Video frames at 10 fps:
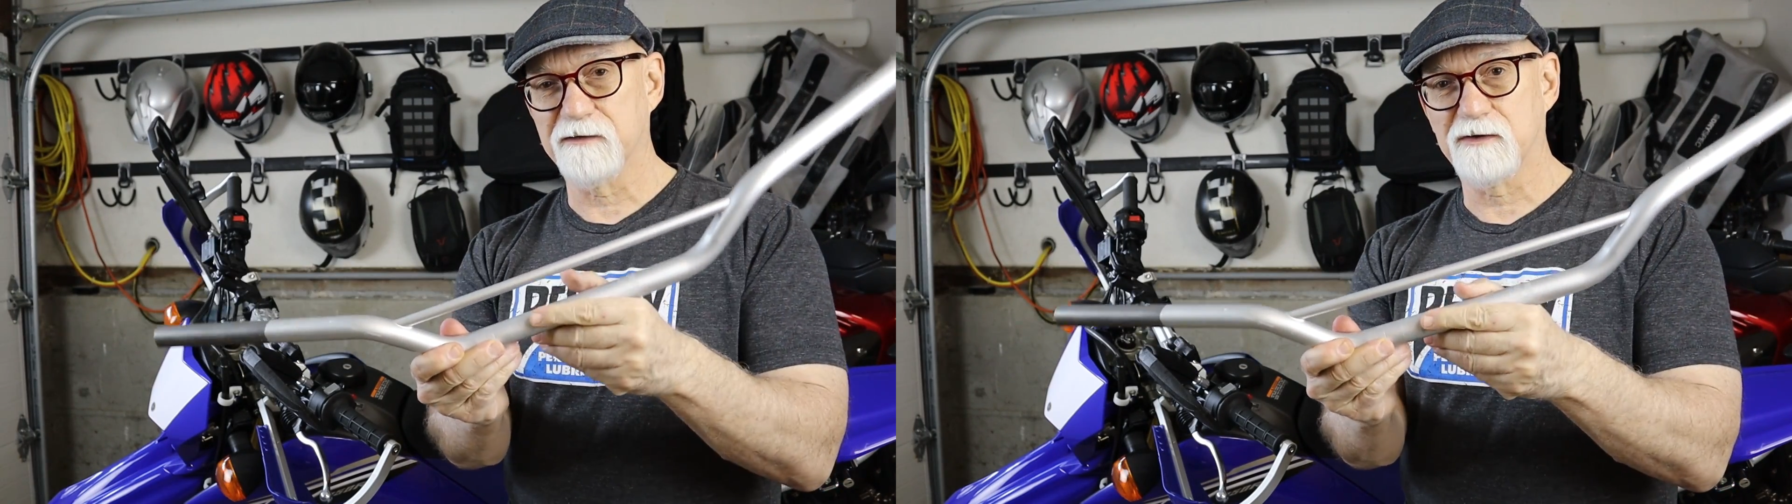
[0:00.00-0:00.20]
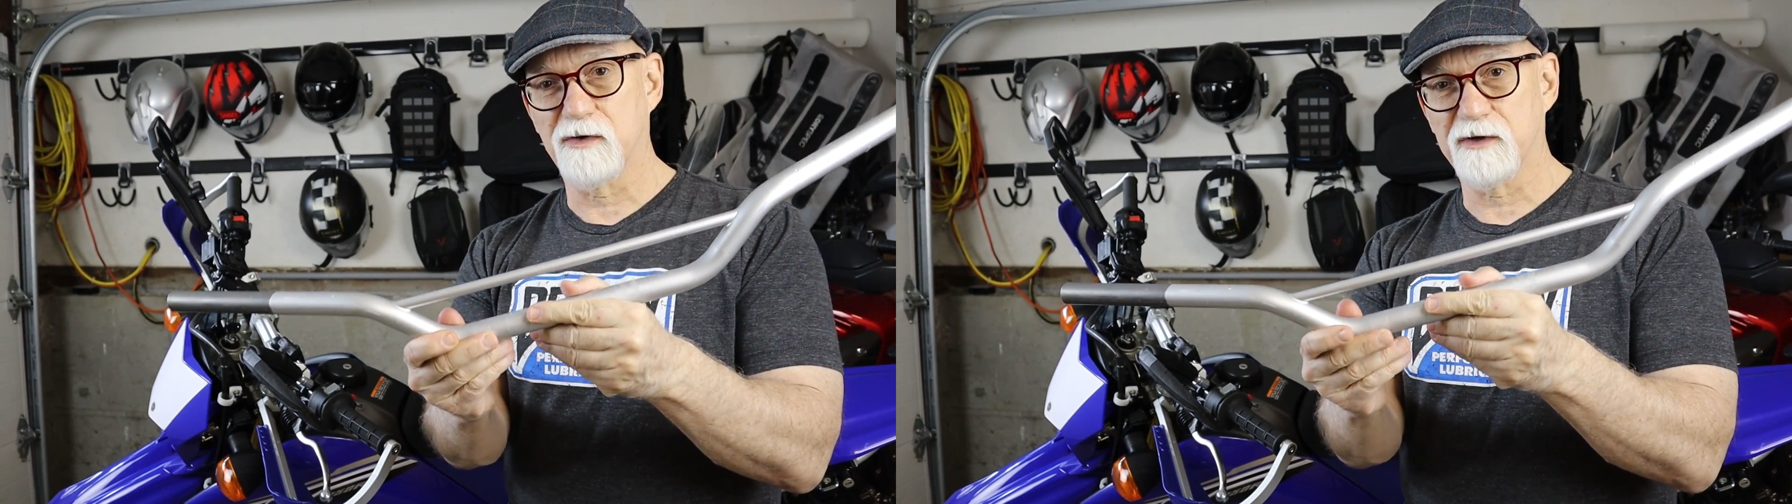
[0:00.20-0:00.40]

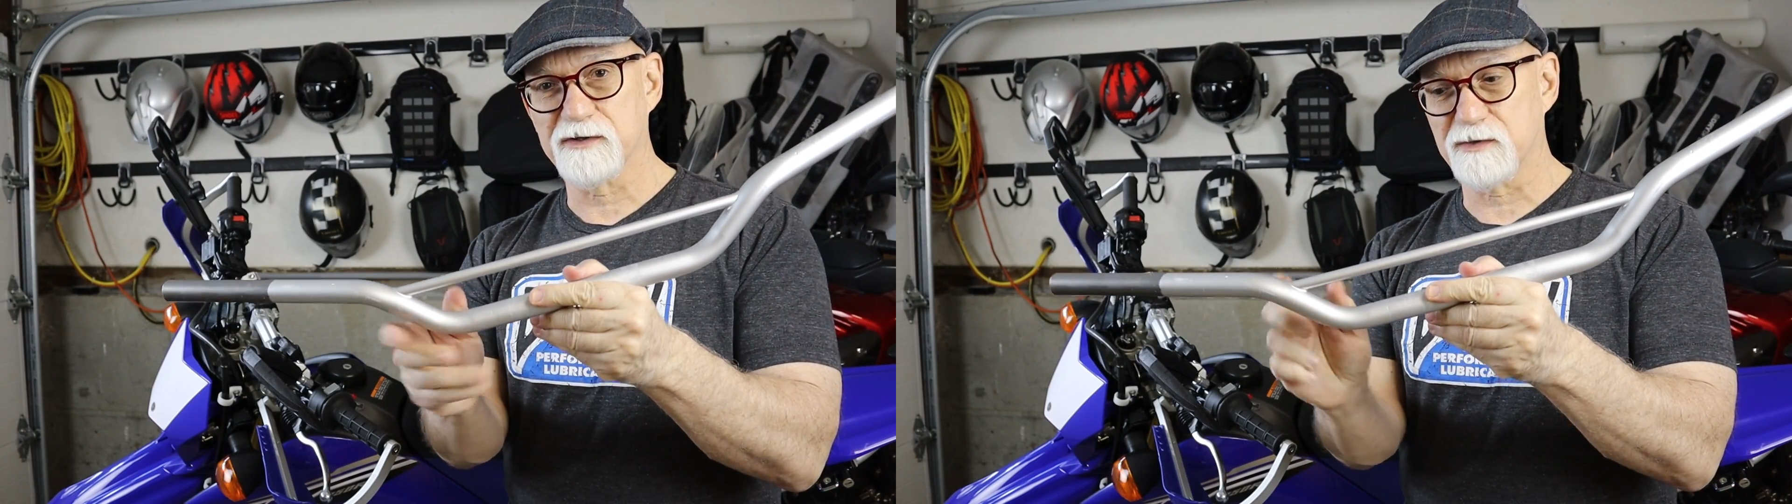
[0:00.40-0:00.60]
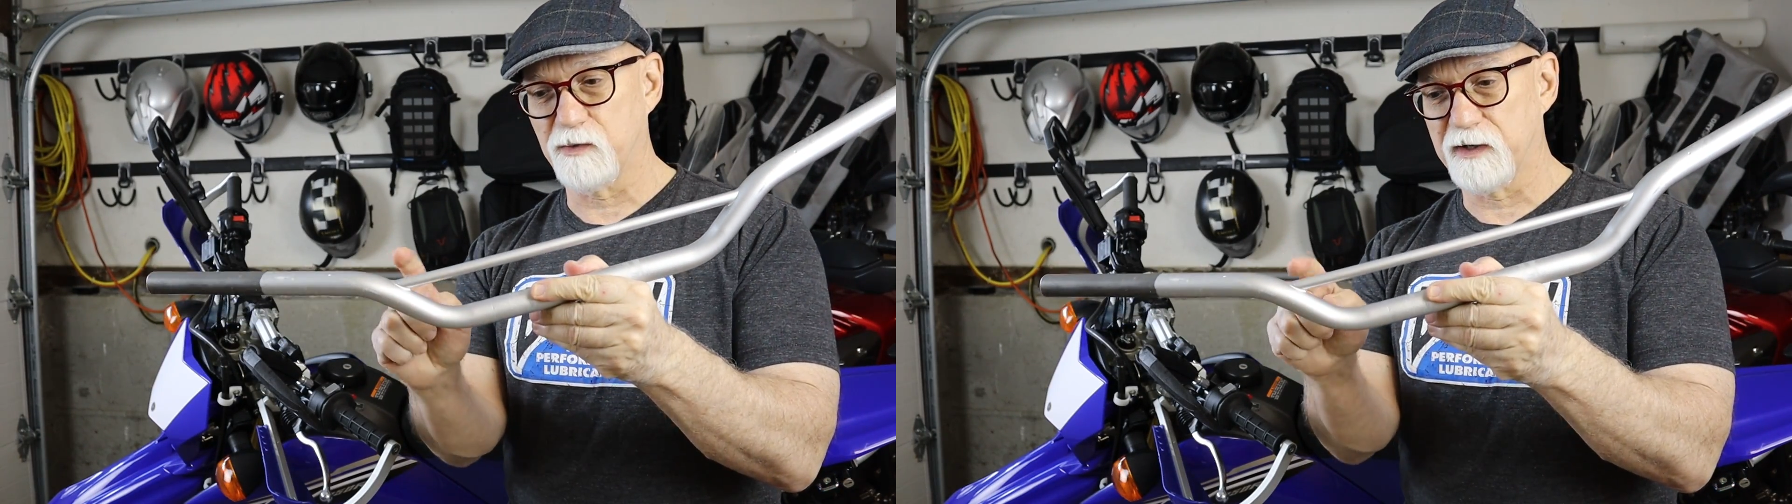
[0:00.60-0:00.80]
of
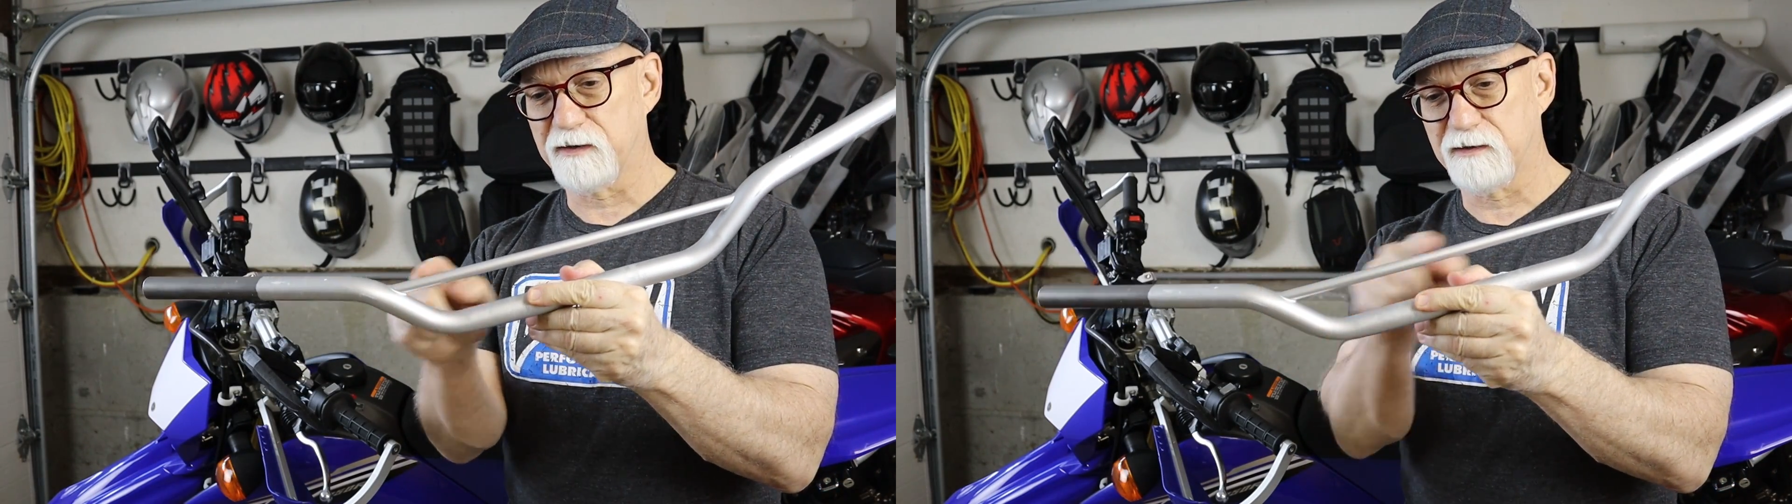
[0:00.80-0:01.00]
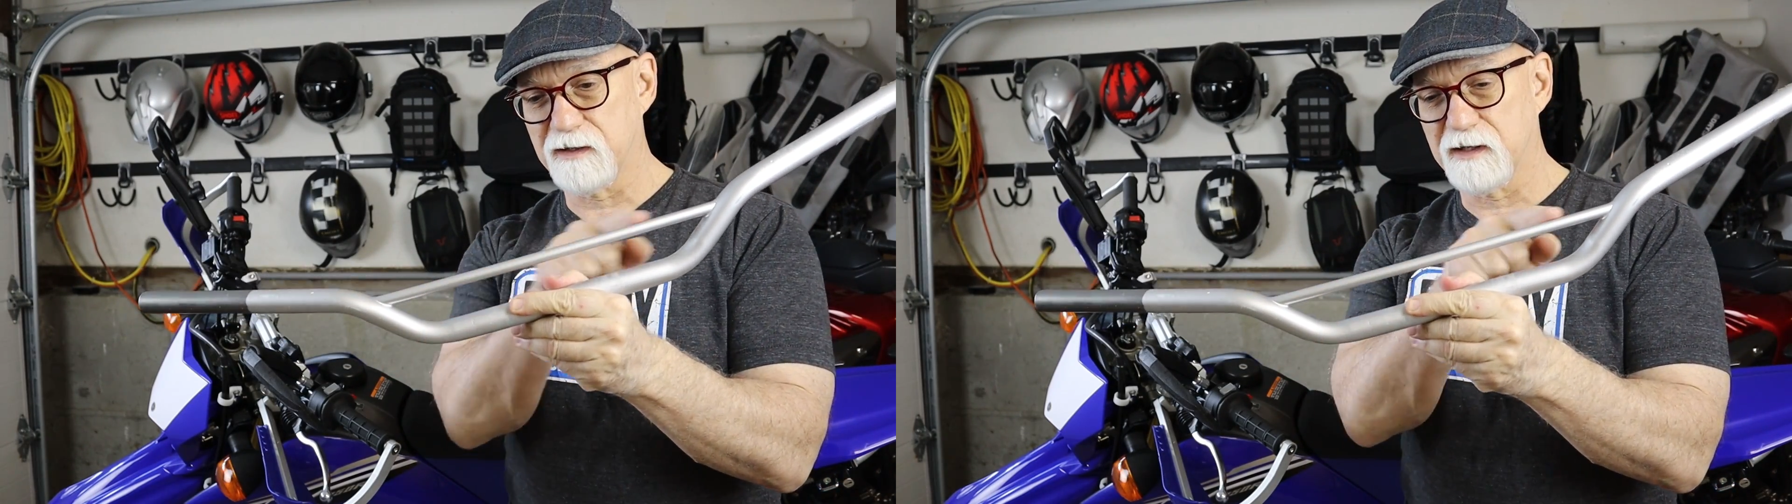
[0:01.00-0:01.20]
course,
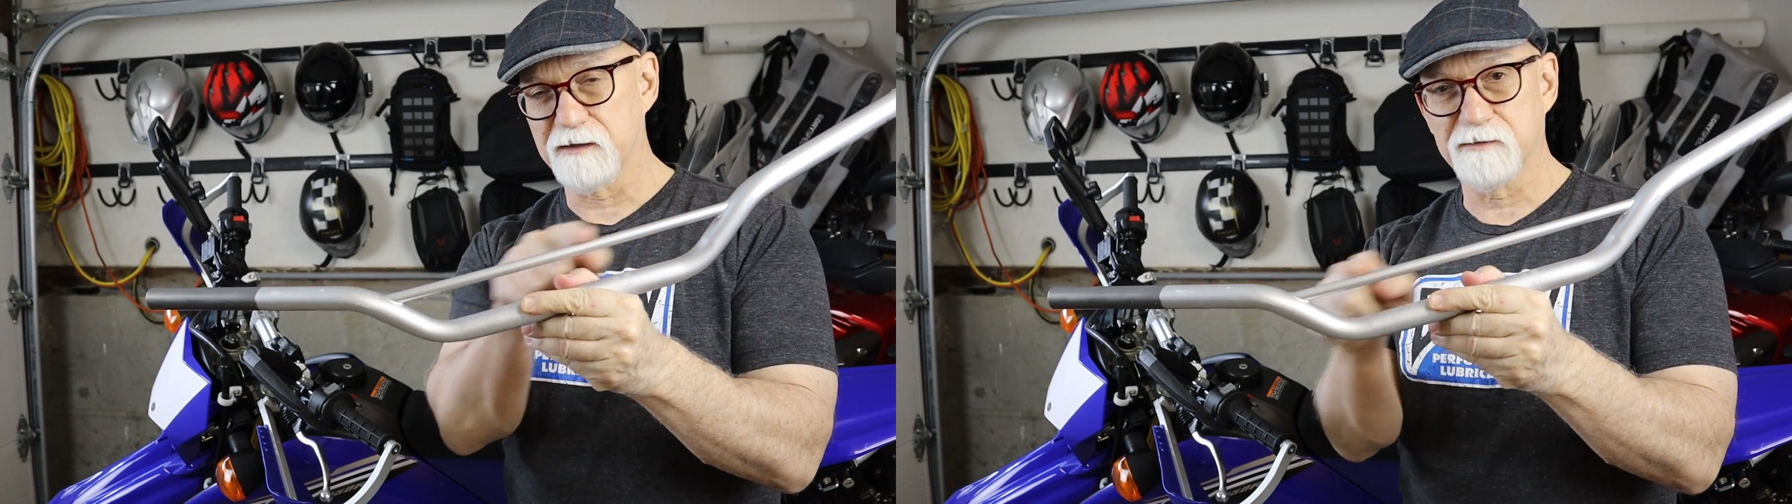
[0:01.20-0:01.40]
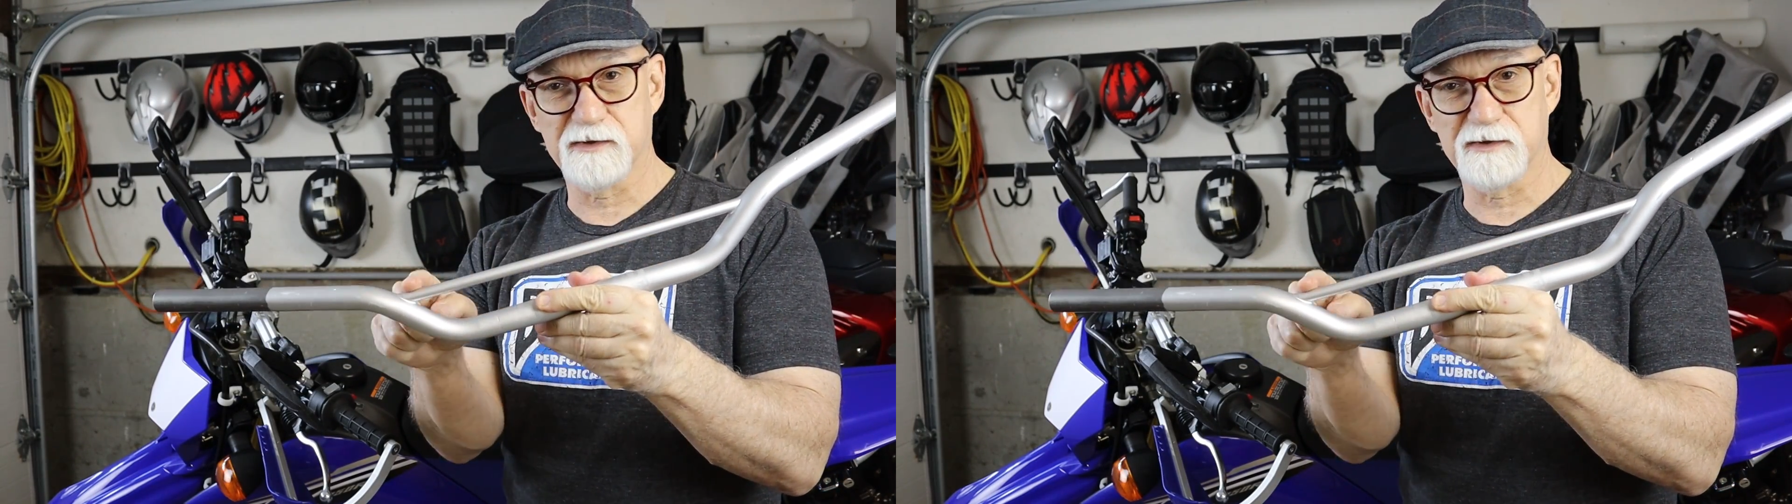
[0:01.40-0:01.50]
with the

_YOUR TASK_. If a record holds a picture, leave the picture out, but repeat every line exactly.

_SOLVED PROBLEM_.
Video frames at 10 fps:
[0:00.00-0:00.20]
[0:00.20-0:00.40]

[0:00.40-0:00.60]
[0:00.60-0:00.80]
of
[0:00.80-0:01.00]
[0:01.00-0:01.20]
course,
[0:01.20-0:01.40]
[0:01.40-0:01.50]
with the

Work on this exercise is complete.